What the exercise asks
An exact copy of the data is required, with no pictures in it.

Records drawn from a dataset:
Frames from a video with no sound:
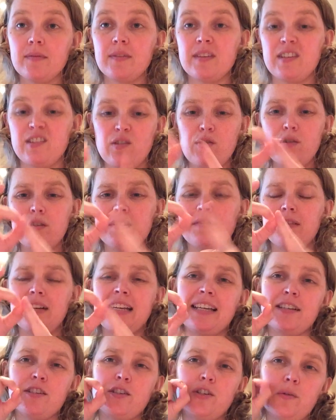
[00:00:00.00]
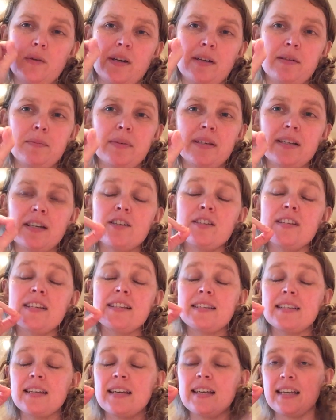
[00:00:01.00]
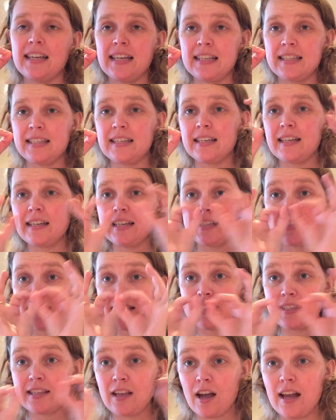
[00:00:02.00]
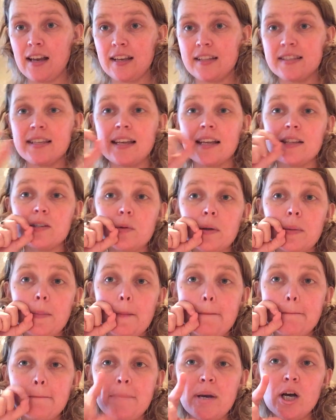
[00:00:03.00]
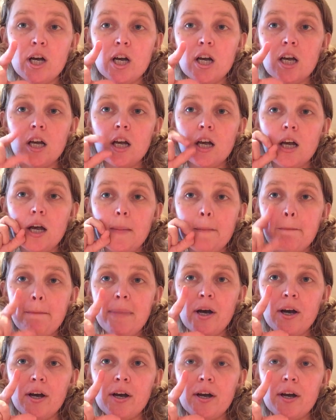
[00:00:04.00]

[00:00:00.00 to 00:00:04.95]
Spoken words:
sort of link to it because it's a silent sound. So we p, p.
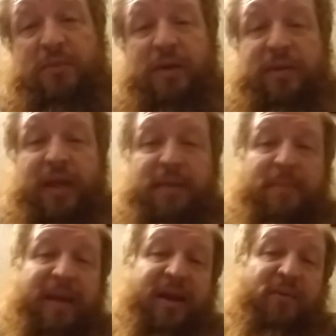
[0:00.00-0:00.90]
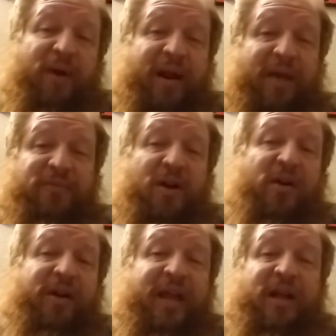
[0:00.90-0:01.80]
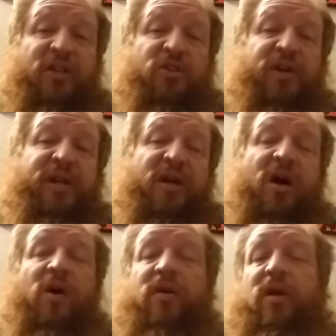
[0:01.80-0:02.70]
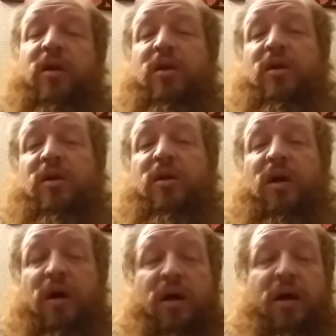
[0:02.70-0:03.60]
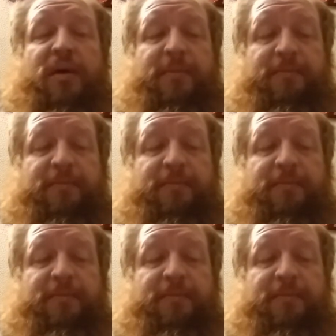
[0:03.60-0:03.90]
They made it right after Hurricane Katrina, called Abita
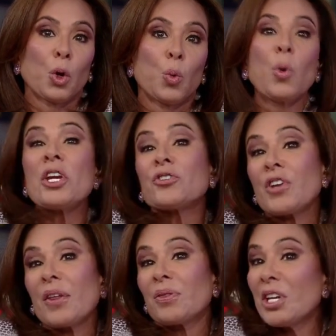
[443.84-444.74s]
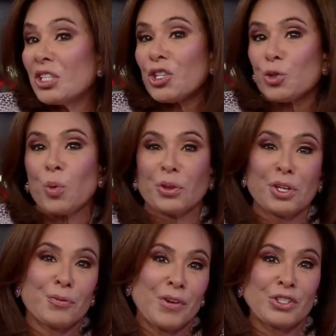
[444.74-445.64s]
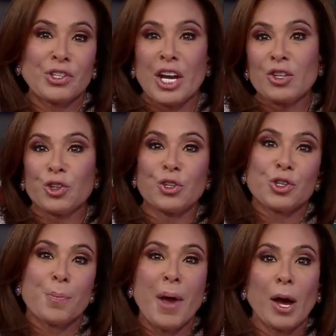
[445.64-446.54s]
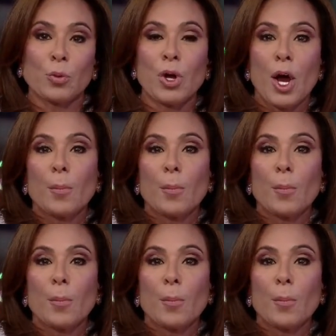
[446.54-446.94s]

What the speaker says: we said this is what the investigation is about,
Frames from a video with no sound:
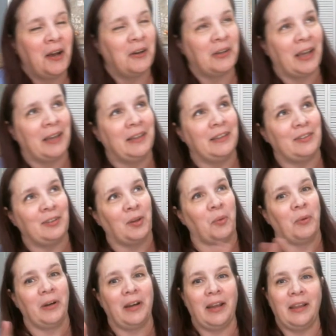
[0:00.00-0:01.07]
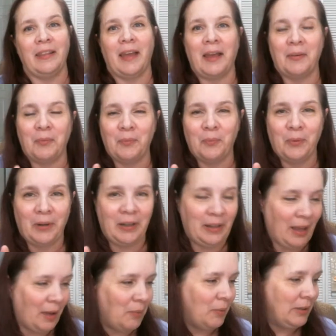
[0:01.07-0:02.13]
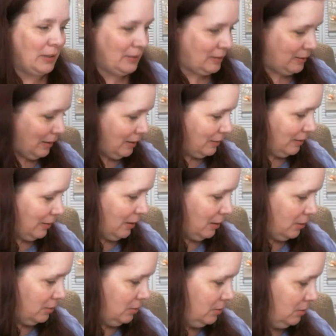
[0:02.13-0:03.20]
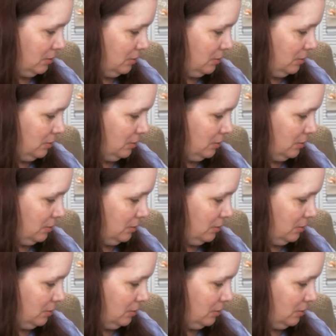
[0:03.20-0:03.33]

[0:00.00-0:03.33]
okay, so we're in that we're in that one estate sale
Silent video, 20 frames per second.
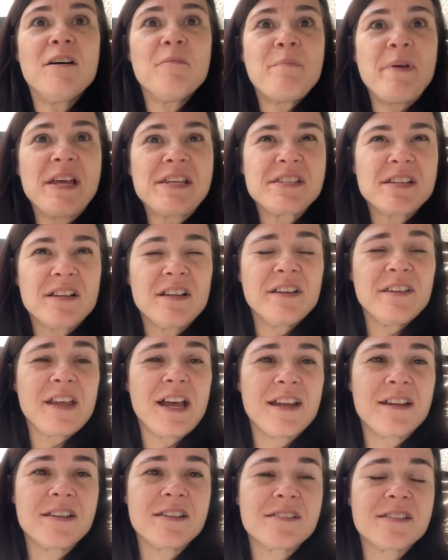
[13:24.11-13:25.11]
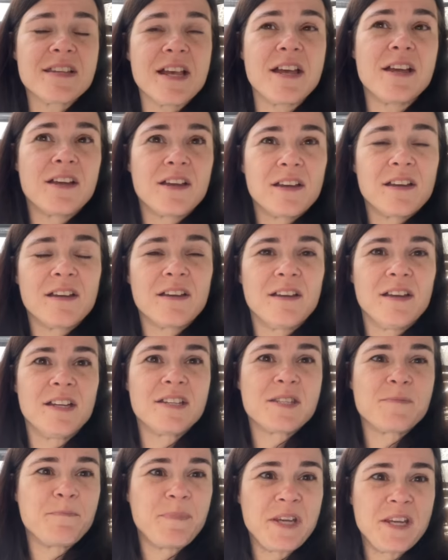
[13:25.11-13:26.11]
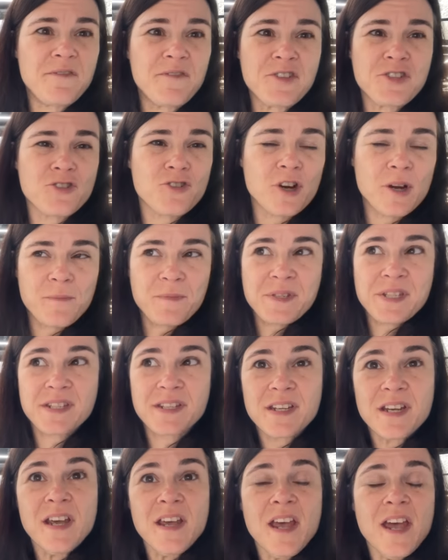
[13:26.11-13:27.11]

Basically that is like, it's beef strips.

Written solution
Frames from a video with no sound:
[00:00:00.00]
[00:00:01.00]
[00:00:02.00]
[00:00:03.00]
[00:00:04.00]

[00:00:00.00 to 00:00:04.95]
Spoken words:
sort of link to it because it's a silent sound. So we p, p.
[0:00.00-0:00.90]
[0:00.90-0:01.80]
[0:01.80-0:02.70]
[0:02.70-0:03.60]
[0:03.60-0:03.90]
They made it right after Hurricane Katrina, called Abita
[443.84-444.74s]
[444.74-445.64s]
[445.64-446.54s]
[446.54-446.94s]

What the speaker says: we said this is what the investigation is about,
Frames from a video with no sound:
[0:00.00-0:01.07]
[0:01.07-0:02.13]
[0:02.13-0:03.20]
[0:03.20-0:03.33]

[0:00.00-0:03.33]
okay, so we're in that we're in that one estate sale
Silent video, 20 frames per second.
[13:24.11-13:25.11]
[13:25.11-13:26.11]
[13:26.11-13:27.11]

Basically that is like, it's beef strips.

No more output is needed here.